WORK REQUEST —
Please reproduce the listing below exactly, leaving out every picture.

DATA FOR THIS EXERCISE —
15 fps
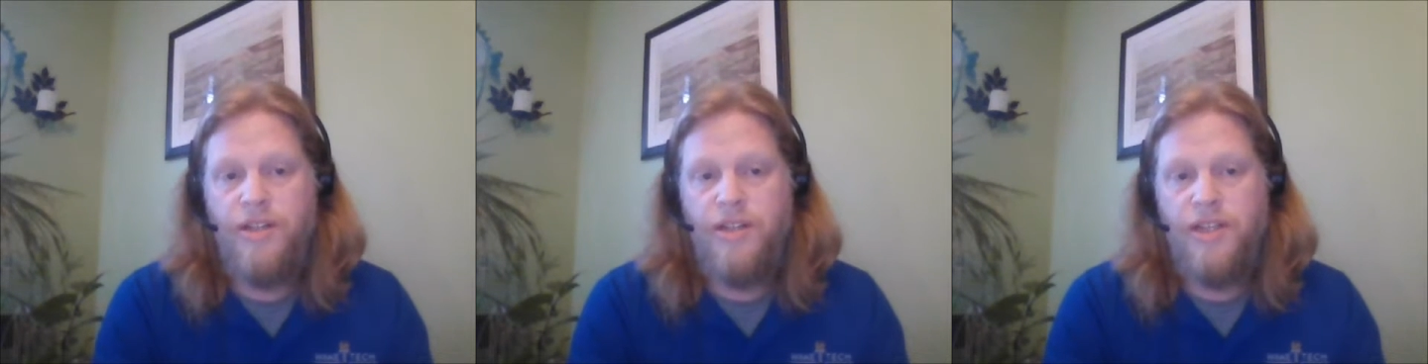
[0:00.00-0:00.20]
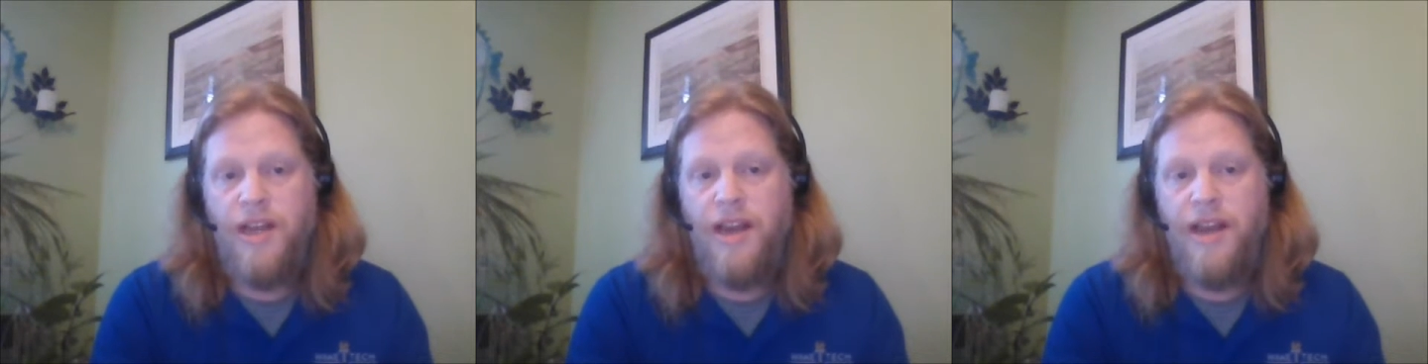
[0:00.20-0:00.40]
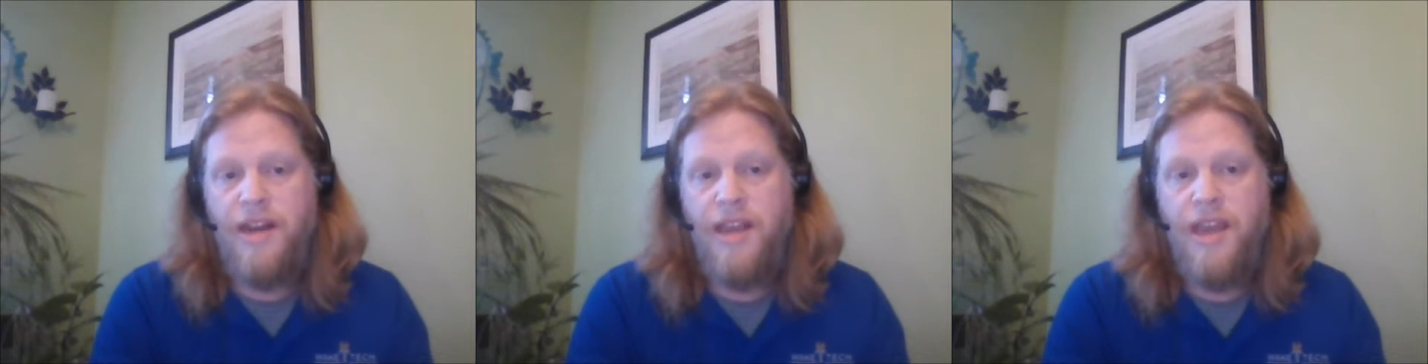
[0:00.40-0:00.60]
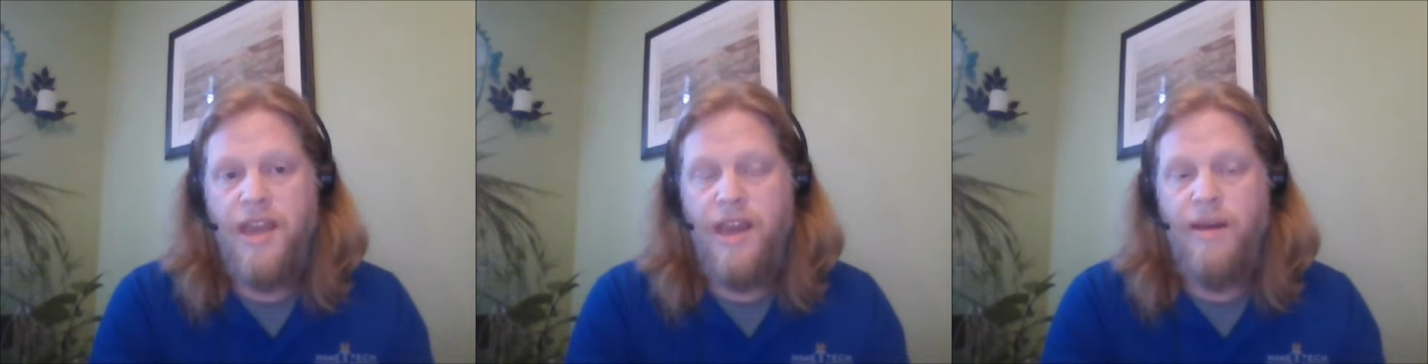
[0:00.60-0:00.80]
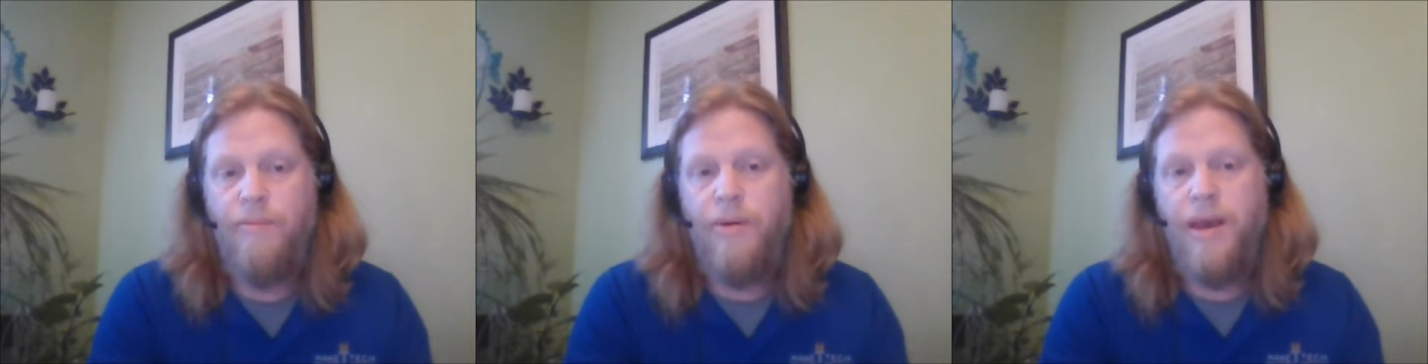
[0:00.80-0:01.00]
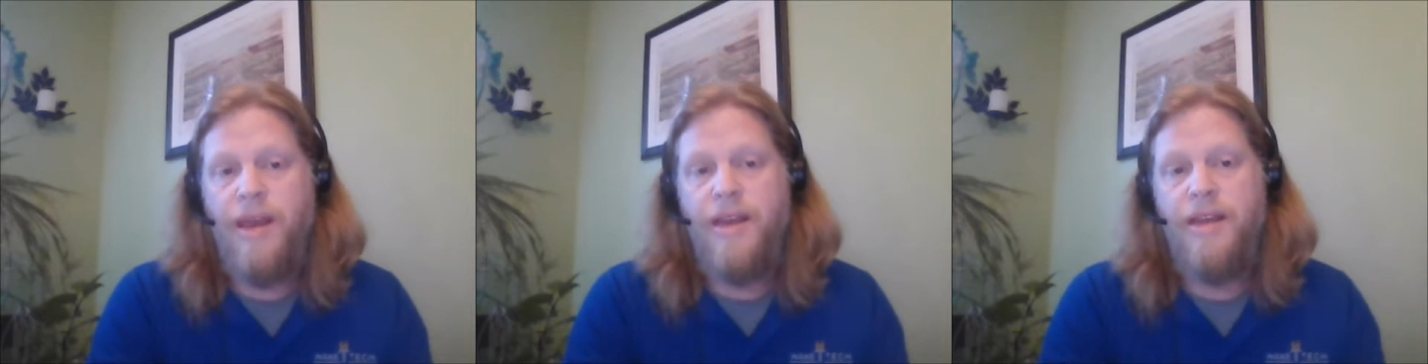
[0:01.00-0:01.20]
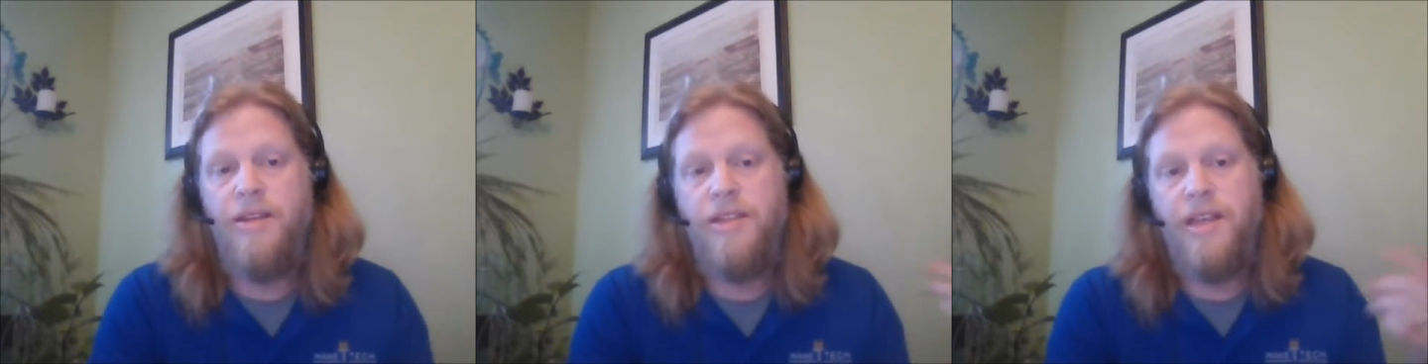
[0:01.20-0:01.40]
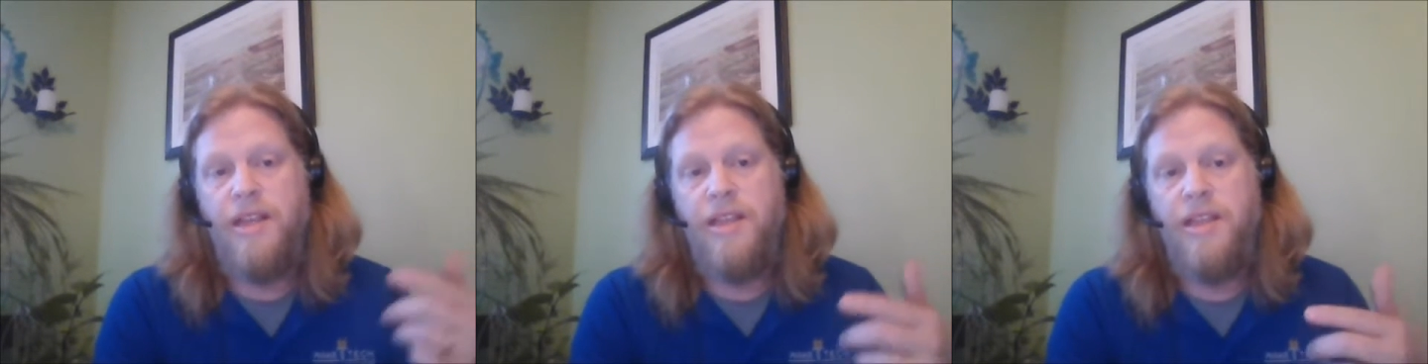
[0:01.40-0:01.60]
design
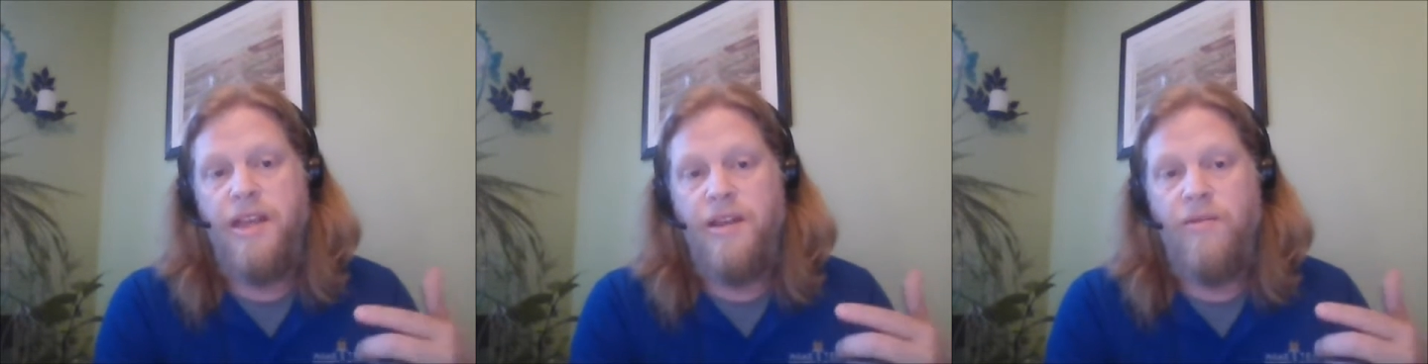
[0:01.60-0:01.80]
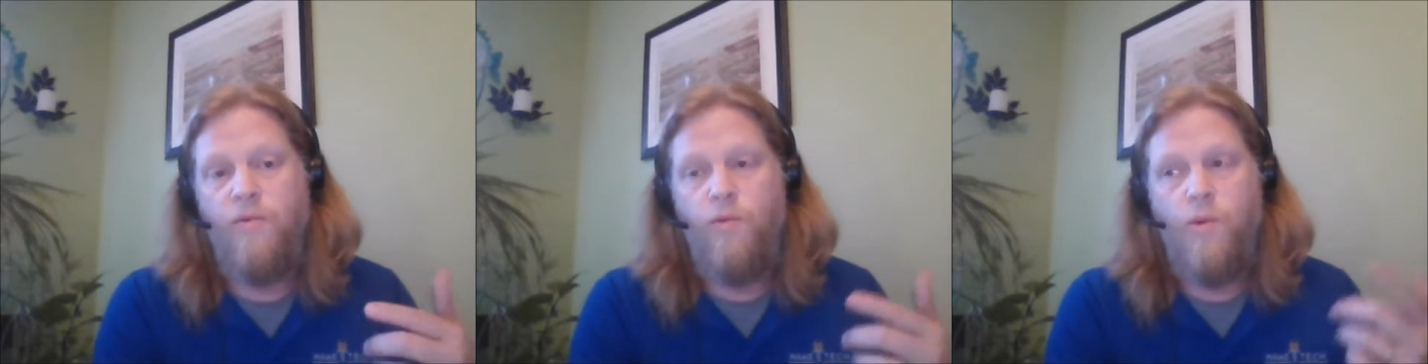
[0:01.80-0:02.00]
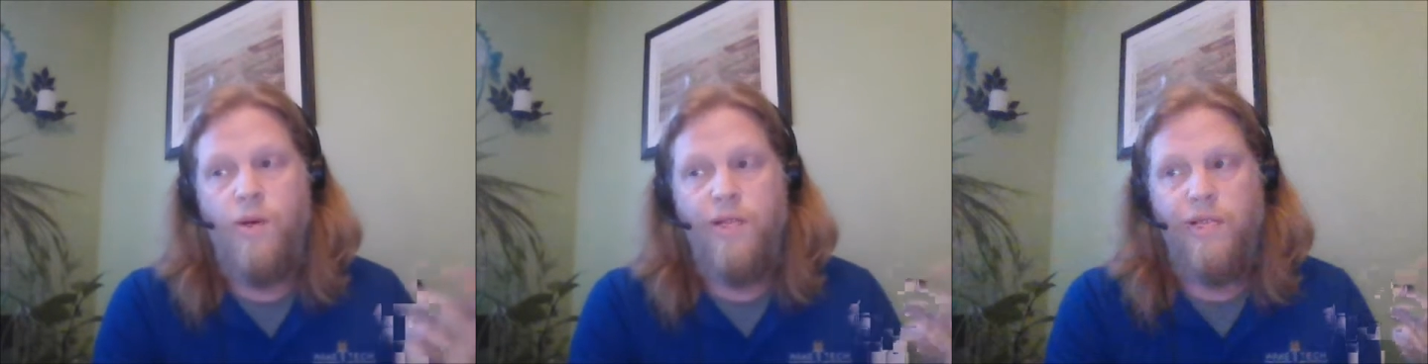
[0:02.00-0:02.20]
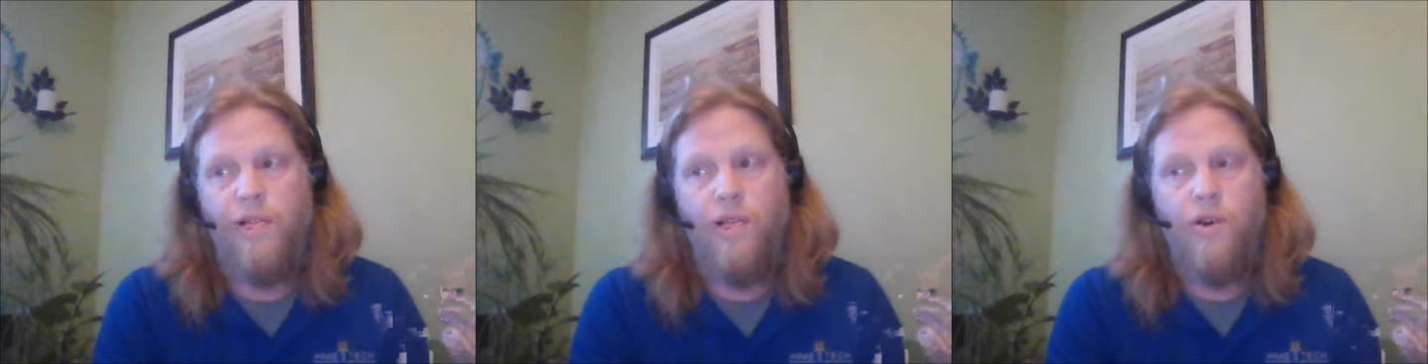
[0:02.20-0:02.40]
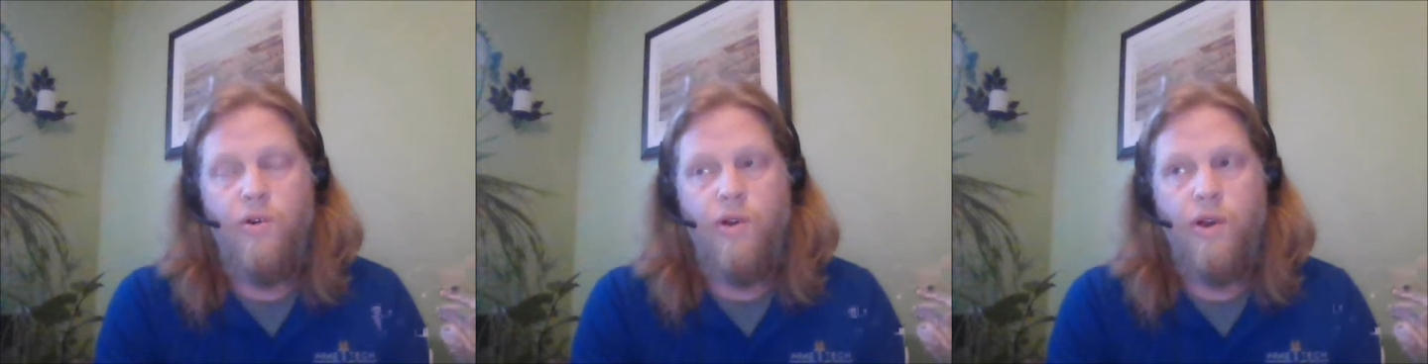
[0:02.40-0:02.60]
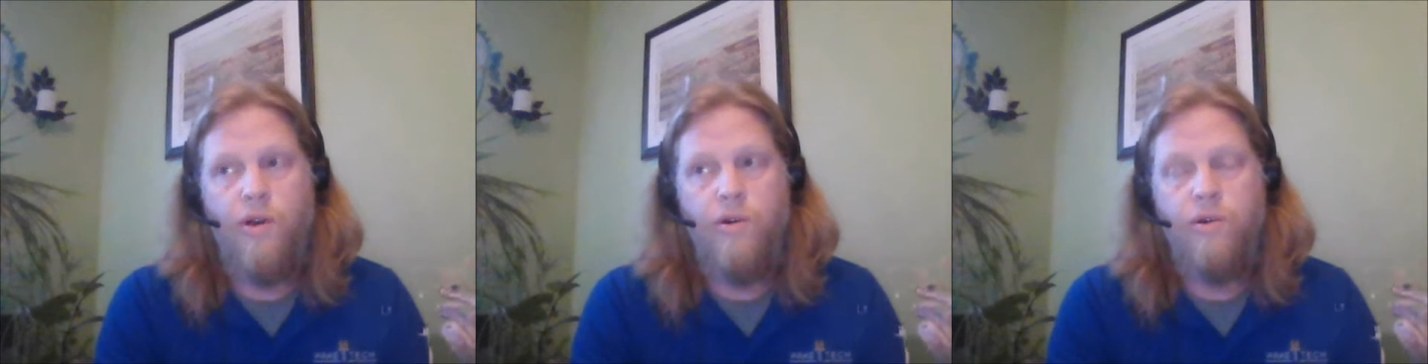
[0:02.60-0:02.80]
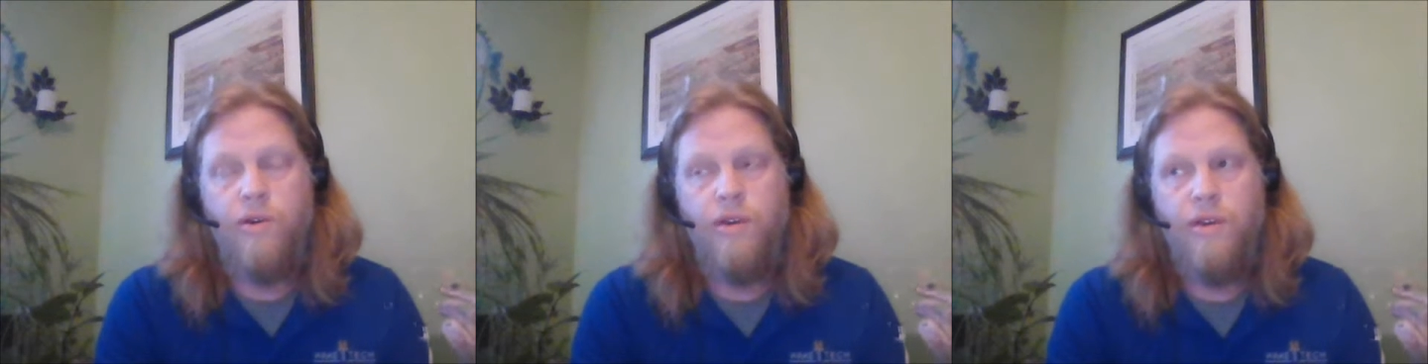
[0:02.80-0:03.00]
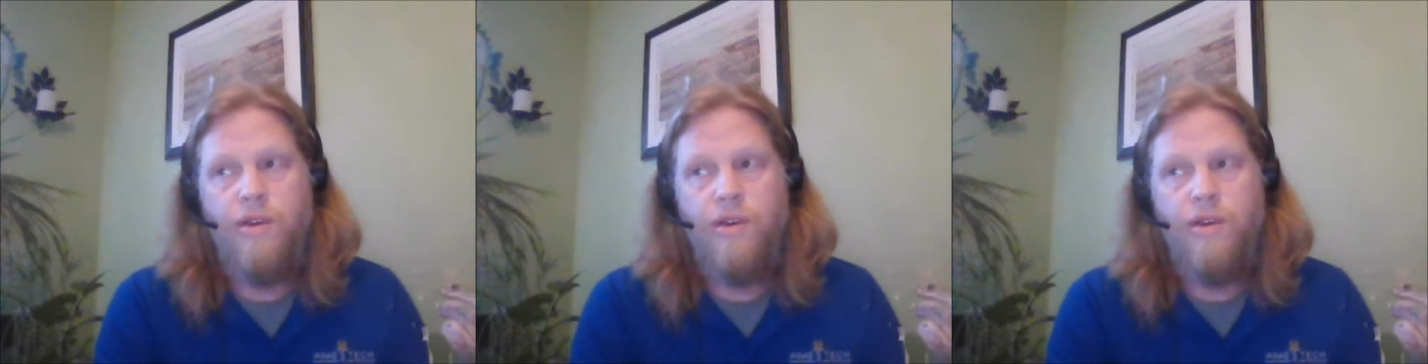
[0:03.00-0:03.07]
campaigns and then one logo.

REPLY —
15 fps
[0:00.00-0:00.20]
[0:00.20-0:00.40]
[0:00.40-0:00.60]
[0:00.60-0:00.80]
[0:00.80-0:01.00]
[0:01.00-0:01.20]
[0:01.20-0:01.40]
[0:01.40-0:01.60]
design
[0:01.60-0:01.80]
[0:01.80-0:02.00]
[0:02.00-0:02.20]
[0:02.20-0:02.40]
[0:02.40-0:02.60]
[0:02.60-0:02.80]
[0:02.80-0:03.00]
[0:03.00-0:03.07]
campaigns and then one logo.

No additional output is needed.